**ABOUT THIS TASK:** Starting with the line that has "[0:01.00-0:02.00]" in the records below and ending with the line that has "Transcript: reports in which normally", output those lines exactly and nothing more; omit the pictures.

**TASK DATA:**
===
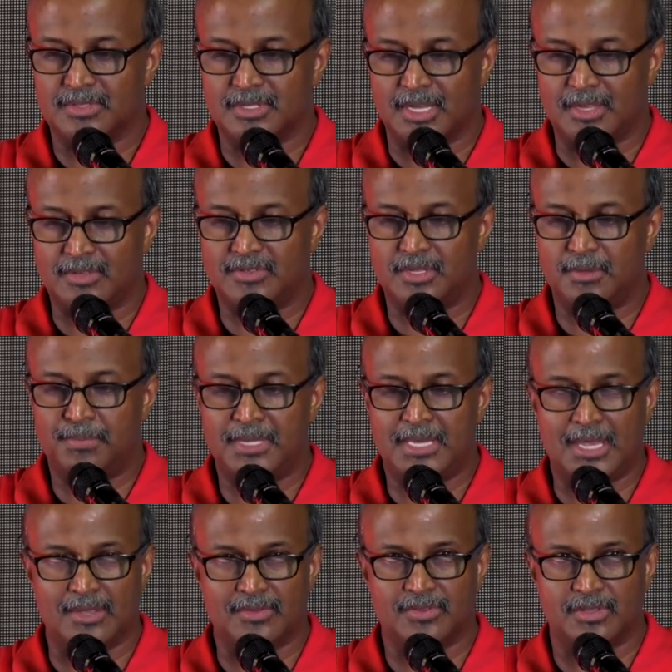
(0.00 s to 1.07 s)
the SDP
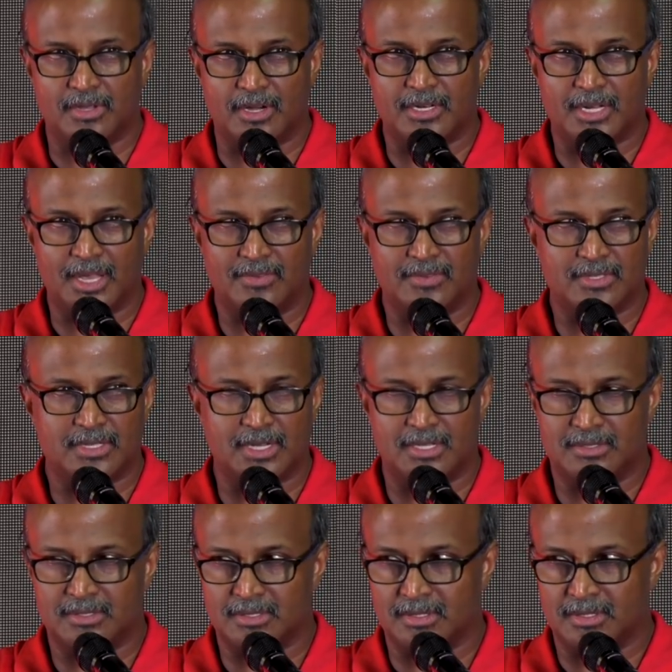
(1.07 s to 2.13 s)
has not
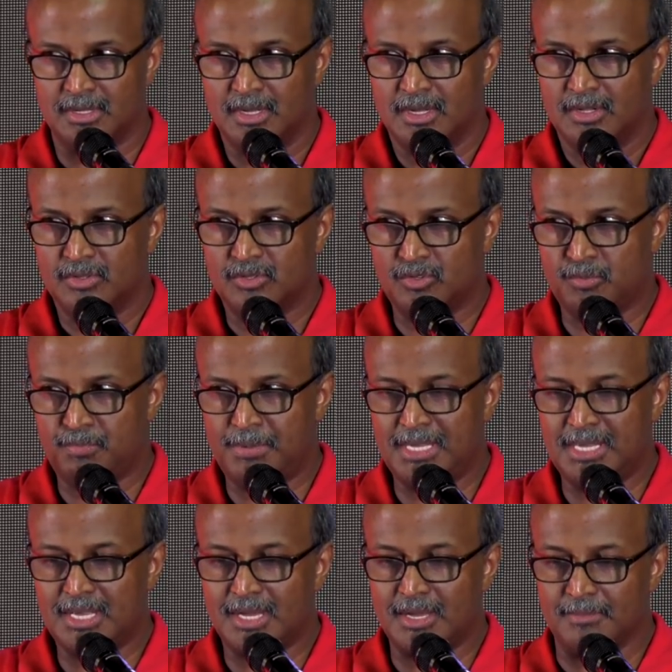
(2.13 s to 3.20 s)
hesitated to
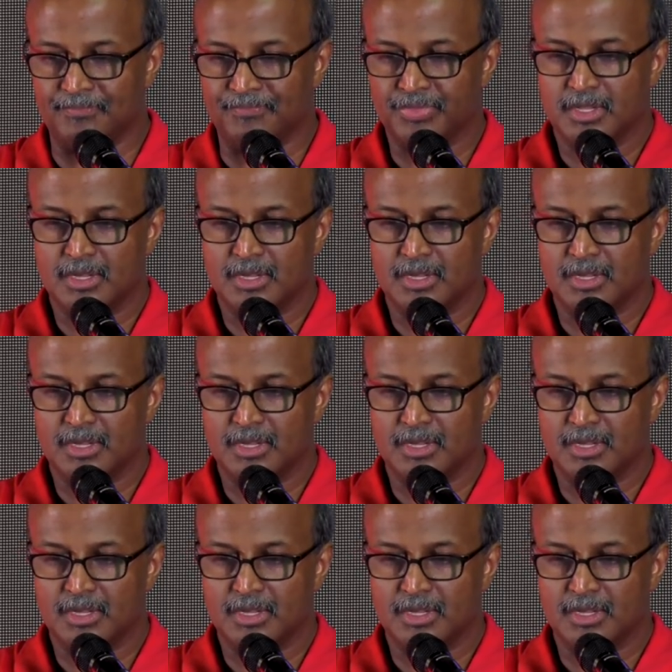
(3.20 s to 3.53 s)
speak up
===
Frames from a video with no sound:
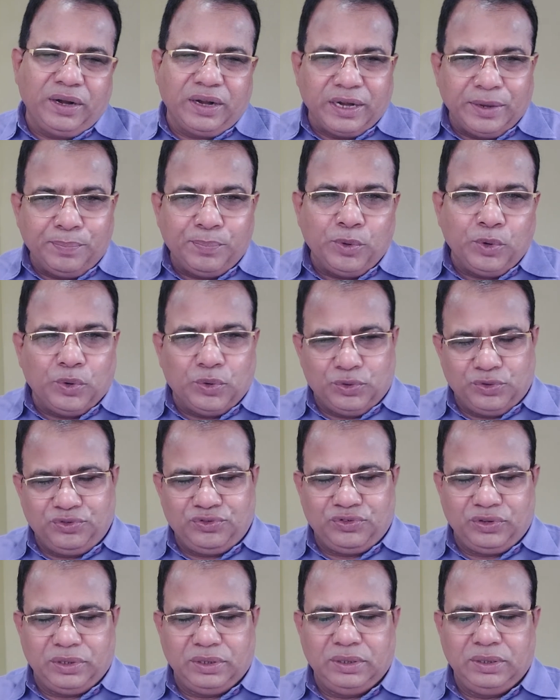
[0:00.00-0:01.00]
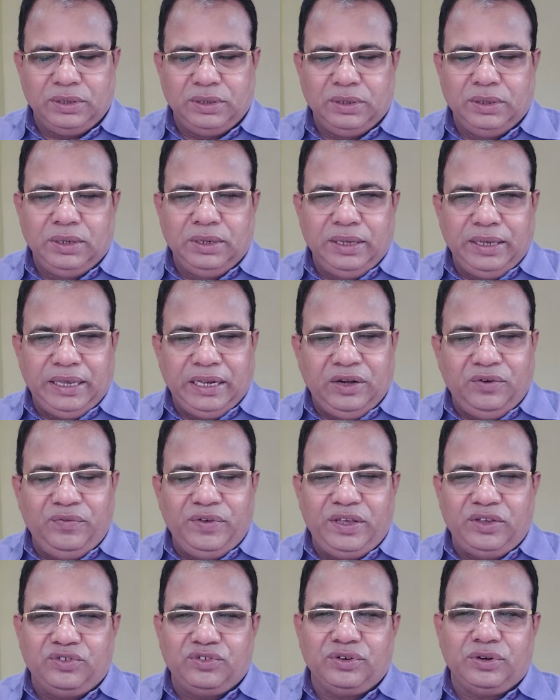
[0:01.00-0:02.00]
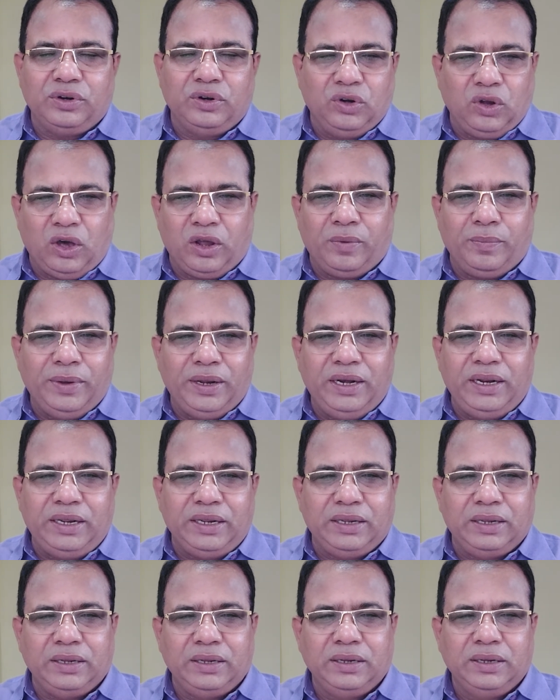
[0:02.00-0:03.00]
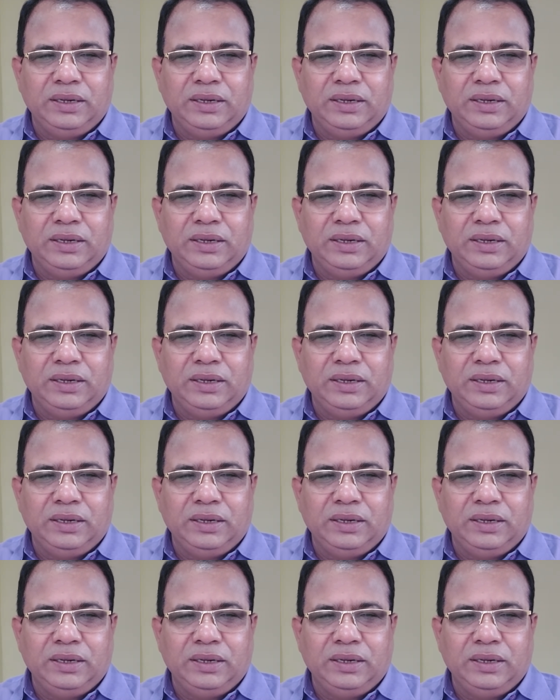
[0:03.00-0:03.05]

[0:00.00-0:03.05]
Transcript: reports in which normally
===
**RESPONSE:**
[0:01.00-0:02.00]
[0:02.00-0:03.00]
[0:03.00-0:03.05]

[0:00.00-0:03.05]
Transcript: reports in which normally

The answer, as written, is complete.